Approaching the New Semester
The second half of the school year awaits us!
A brand new chapter in many of our lives is just around the corner, whether you are an Obie or not. Coming from experience, I can honestly say that this semester is going to fly by a lot faster than the fall semester. There are fewer school breaks for us to sit back and enjoy, which ultimately means that this semester will be busier than last semester.
Could the lack of breaks lead to more stress? Possibly, which is why it is important to rest whenever you feel like you are overworking yourself.
As I have said on previous posts on here, Obies in particular tend to overwork themselves more than we would like to admit. It seems as though being an overachiever is a part of our collective DNA. While this is our "badge of honor" in a way, it isn't necessarily the best mentality for our mental health. I have talked about that side of the school grind on multiple occasions, but it is still important for me to reiterate the fact that you have to prioritize your mental health. The school grind is a very real grind that will eat you alive if you do not do so, and I have seen and experienced times when the mind wasn't being taken care of in the right way during the working process. It wasn't a pretty sight to say the least, and while the quality of work may have been high, it would have been even higher if the mind was properly cared for during that time. Be kind to your brain, y'all. Eat and hydrate whenever you need to, and SLEEP. Again, SLEEP. I can't stress that enough, especially when it comes to my fellow Obies. So there is my little speech on that aspect of the semester.
Things just feel... different this time around.

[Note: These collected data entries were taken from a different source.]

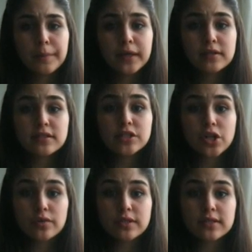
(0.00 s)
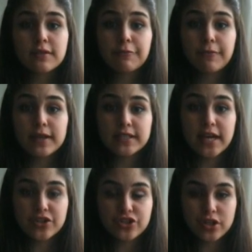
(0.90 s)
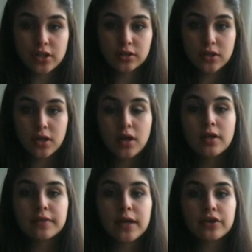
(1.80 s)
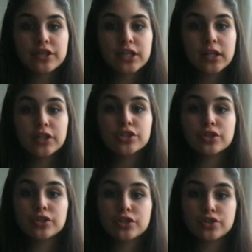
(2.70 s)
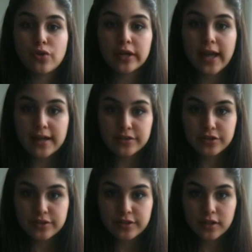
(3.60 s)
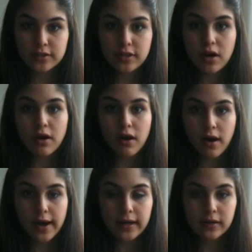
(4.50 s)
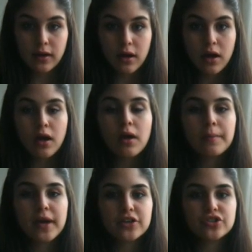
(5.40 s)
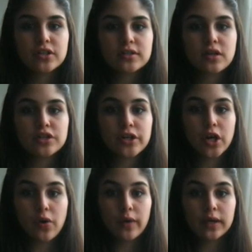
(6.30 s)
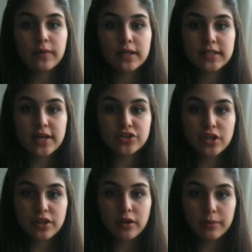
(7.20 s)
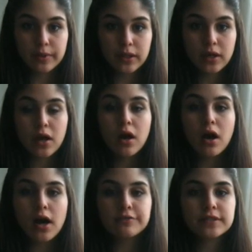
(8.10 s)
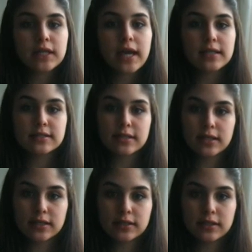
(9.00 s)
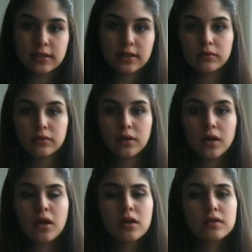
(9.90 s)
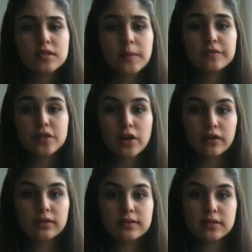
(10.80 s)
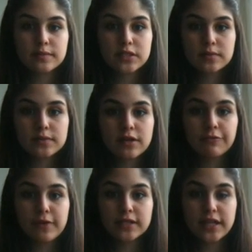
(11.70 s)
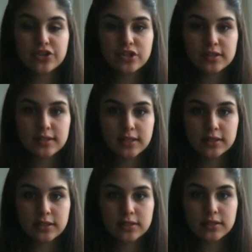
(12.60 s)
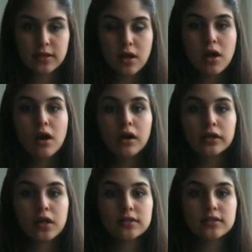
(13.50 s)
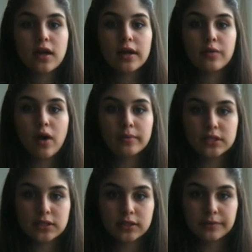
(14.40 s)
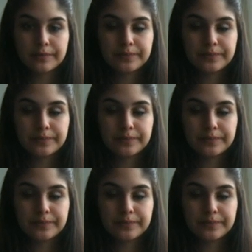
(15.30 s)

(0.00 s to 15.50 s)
Because the doses of radiation that are needed to destroy cancer cells are high, patients undergoing radiation therapy often get sick. Some of the early symptoms of radiation sickness are nausea and vomiting.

Personally, the idea that this semester will fly by may be different for me and many other folks going through similar experiences as I am, because I graduate with many of my fellow class of 2020 classmates in May. While these past four years at Obieland have flown by, I have a feeling that time is going to significantly slow down this time around. I know that's what occurred when I was a senior in high school, which may be a position that many of the readers of this post may be in right now. When I finished my last semester in high school, I started to notice the smaller things more and more. The days would go by slower, and I did not necessarily mind that. Sure, I grew a little anxious and wanted to explore the wild world of college as a seventeen-year-old teenager trying to learn more about the world, but I also understood that I would never be able to experience that transition again.
Now, here I am at the age of twenty-one, anxious to see what the next chapter in this journey called life holds for me. I know that I'm looking forward to seeing where I end up after graduation and beyond, but I also know that it is a priority to cherish my loved ones at Oberlin while I can. This institution changed a lot about me, from the way I think about certain things to the way I operate. There are some days (and there will probably be days in the near future) when I will complain about the little things about Obieland that get on my nerves, but those things seem so insignificant when I see the bigger picture.

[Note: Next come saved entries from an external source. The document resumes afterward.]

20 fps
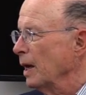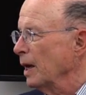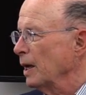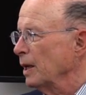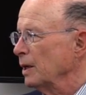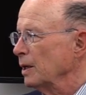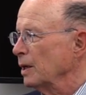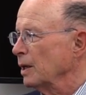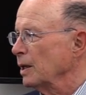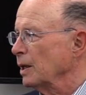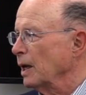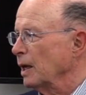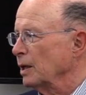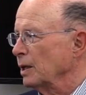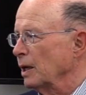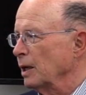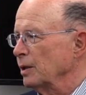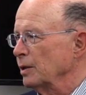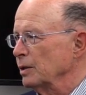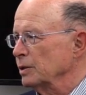and,
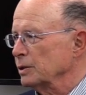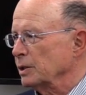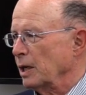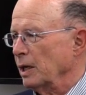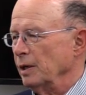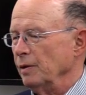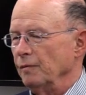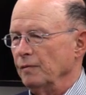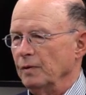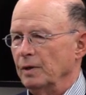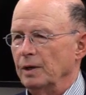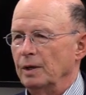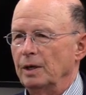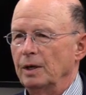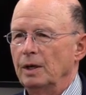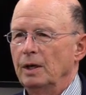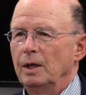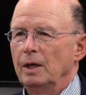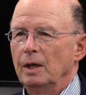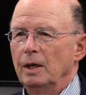and, and there's kind of
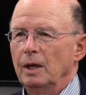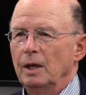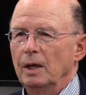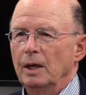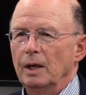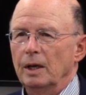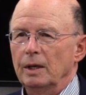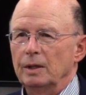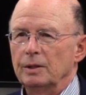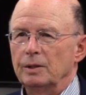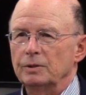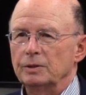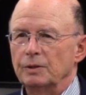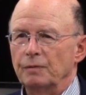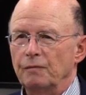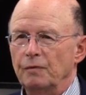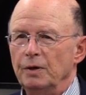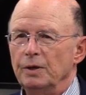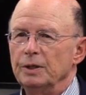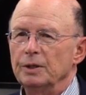a there's
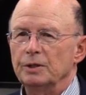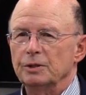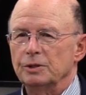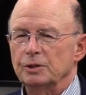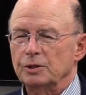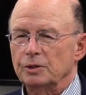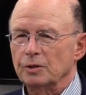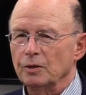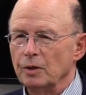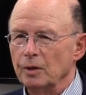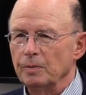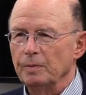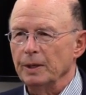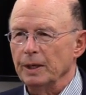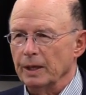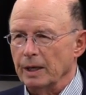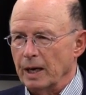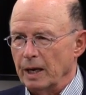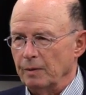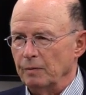a very
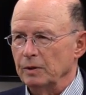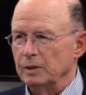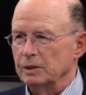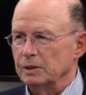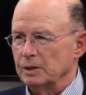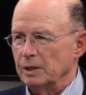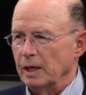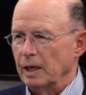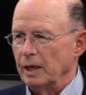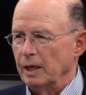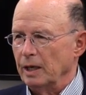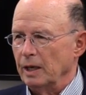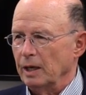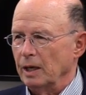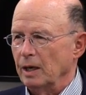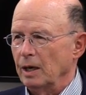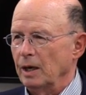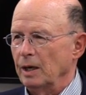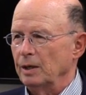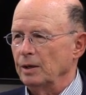disturbing, I would say,
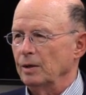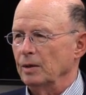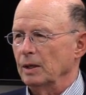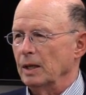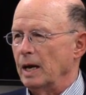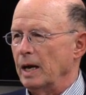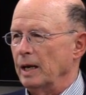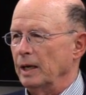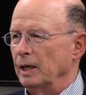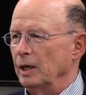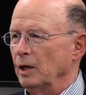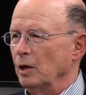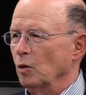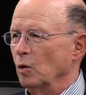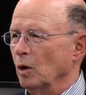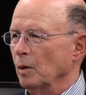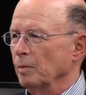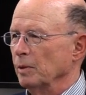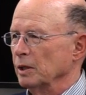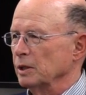underlying
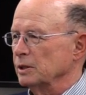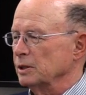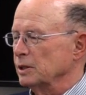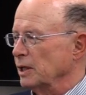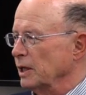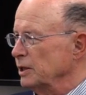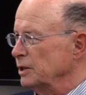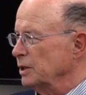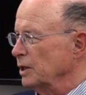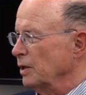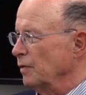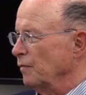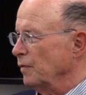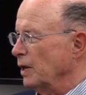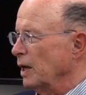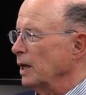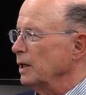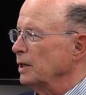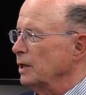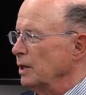normalization of
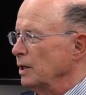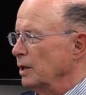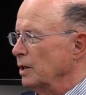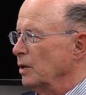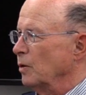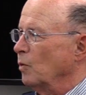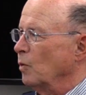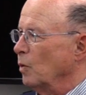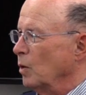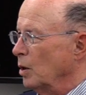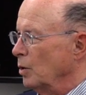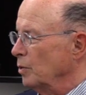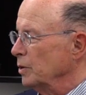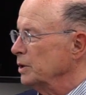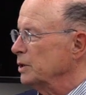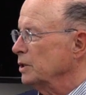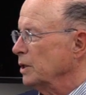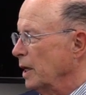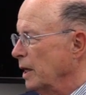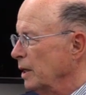the idea that war
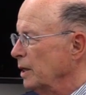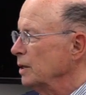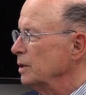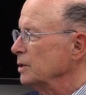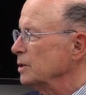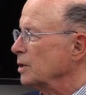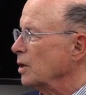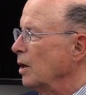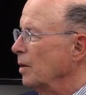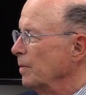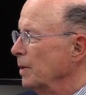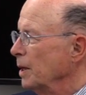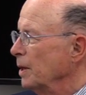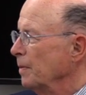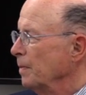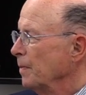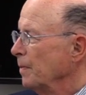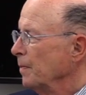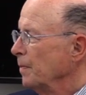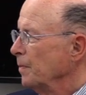with China is coming.
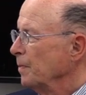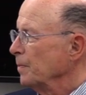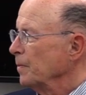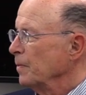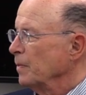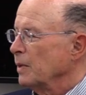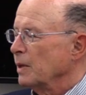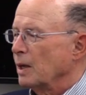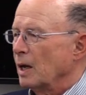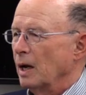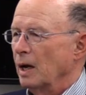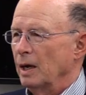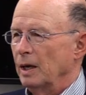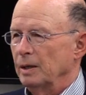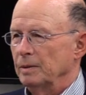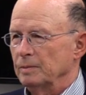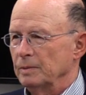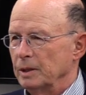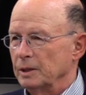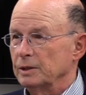
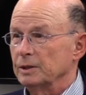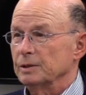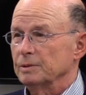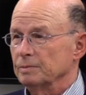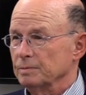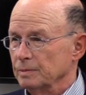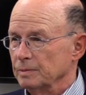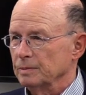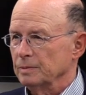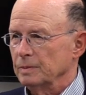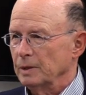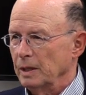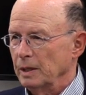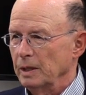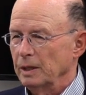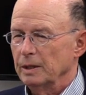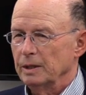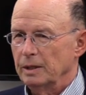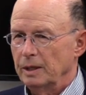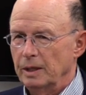Uh, us
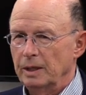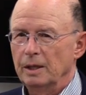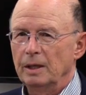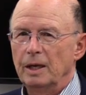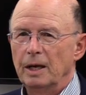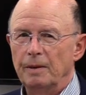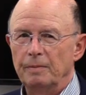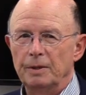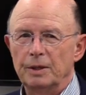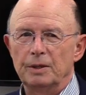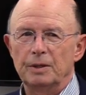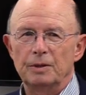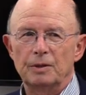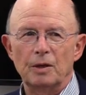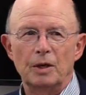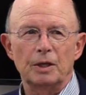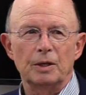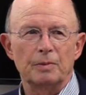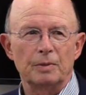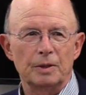I mean,
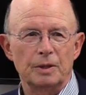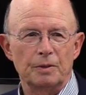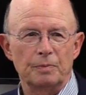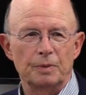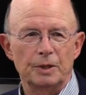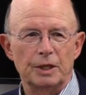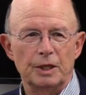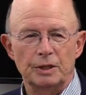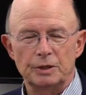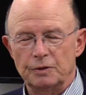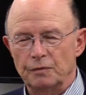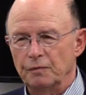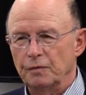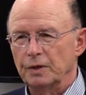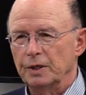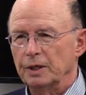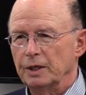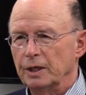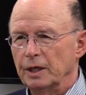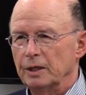talk about the potential
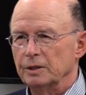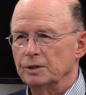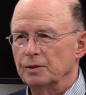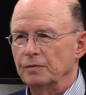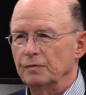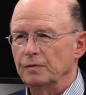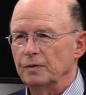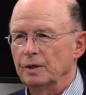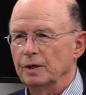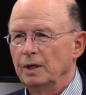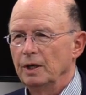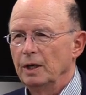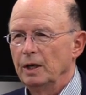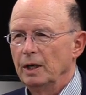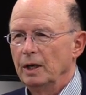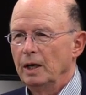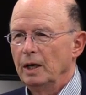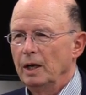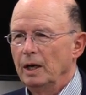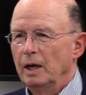for
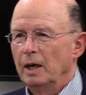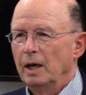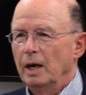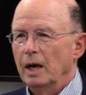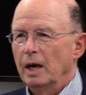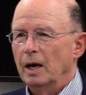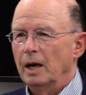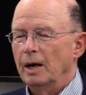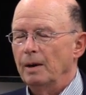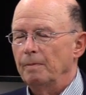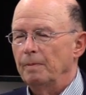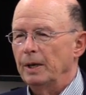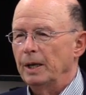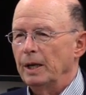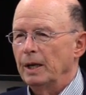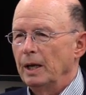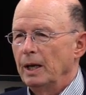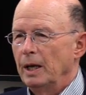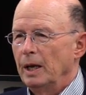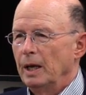catastrophe. Uh,
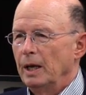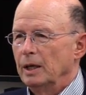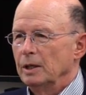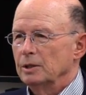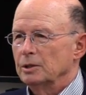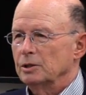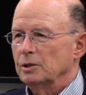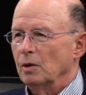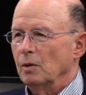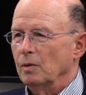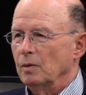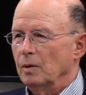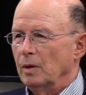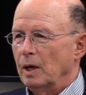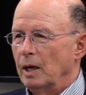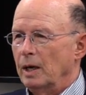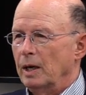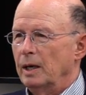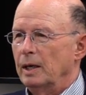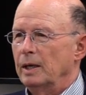but so
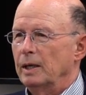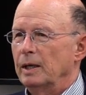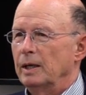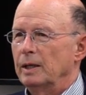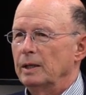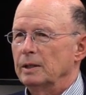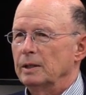uh,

This year is the perfect opportunity for goals to be achieved.
One of my goals for this semester is to embrace everything, from the classes that feel a few minutes too long to the enjoyable social functions that occur here. I'm even going to try going to events that I usually would not go to so that I can fully appreciate this place in its highest capacity. I hope that in doing this, I am able to receive the "full" Obie experience. I encourage many of my fellow Obies to do the same, because I can honestly tell you that time flies not only in college, but also in life. This life is way too short to have any regrets, so personally, I want to ensure that I don't leave this special place while wishing about the things I could have done while I was there.

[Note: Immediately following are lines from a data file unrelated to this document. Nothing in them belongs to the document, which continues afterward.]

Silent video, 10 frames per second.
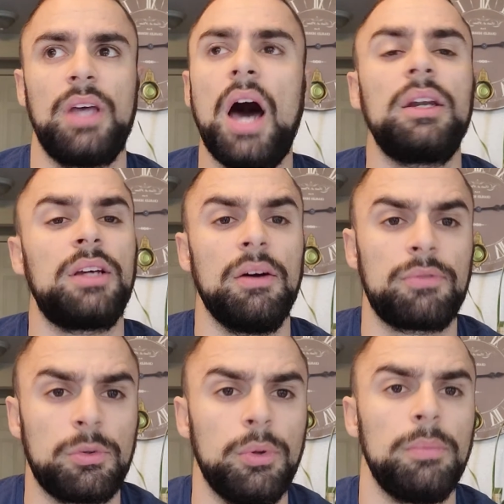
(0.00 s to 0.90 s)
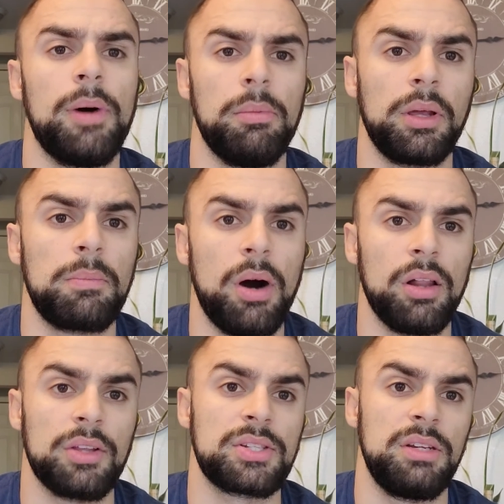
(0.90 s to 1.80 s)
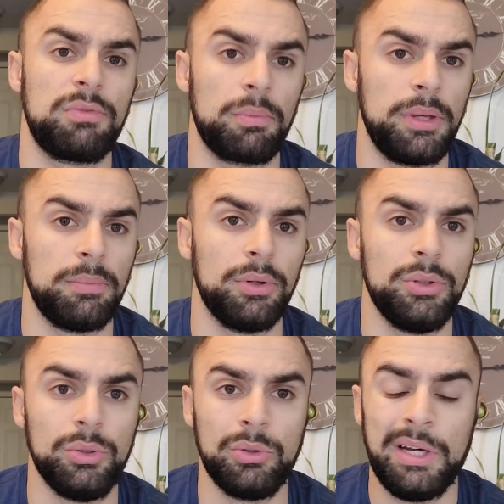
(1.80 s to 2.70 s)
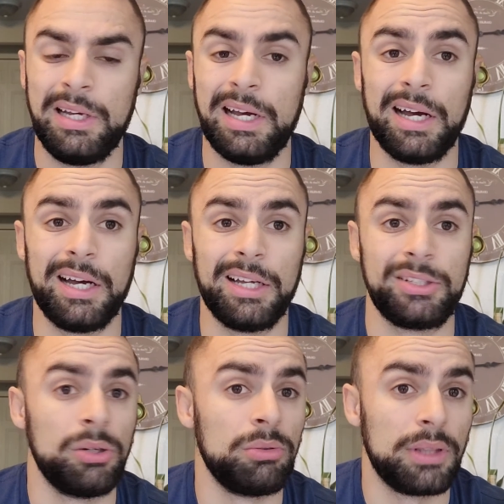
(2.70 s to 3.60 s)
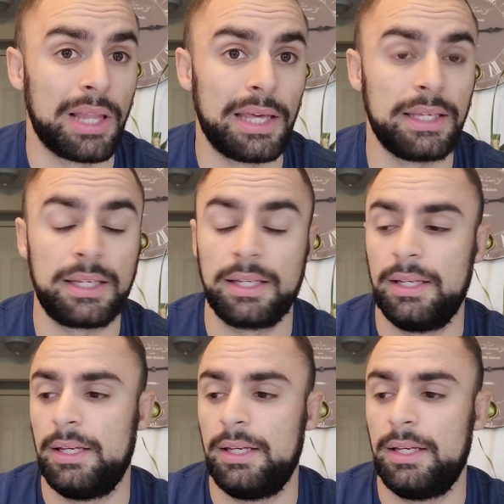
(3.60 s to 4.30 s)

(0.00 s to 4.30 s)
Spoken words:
uncomfortable public policy for people who don't like,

With graduation just around the corner, I know that I can't afford to let time waste, because time will fly by just like that. I owe it not only to myself, but my loved ones at Oberlin, to embrace everything, because like myself, they will be entering new life journeys after the end of this semester. Why not use this last semester to cherish them while we are all still together? After all, I have always stated that the best aspect of Oberlin is the people that I have met during my time there. The people I met there is what allowed me to transform into the person that I am today, and I will forever be grateful for them. I'm looking forward to expressing my gratitude toward them while we're still around each other on a daily basis. Cherish your loved ones while you still have access to them, because life is too valuable to let any moment go to waste. Let's make this semester a great one.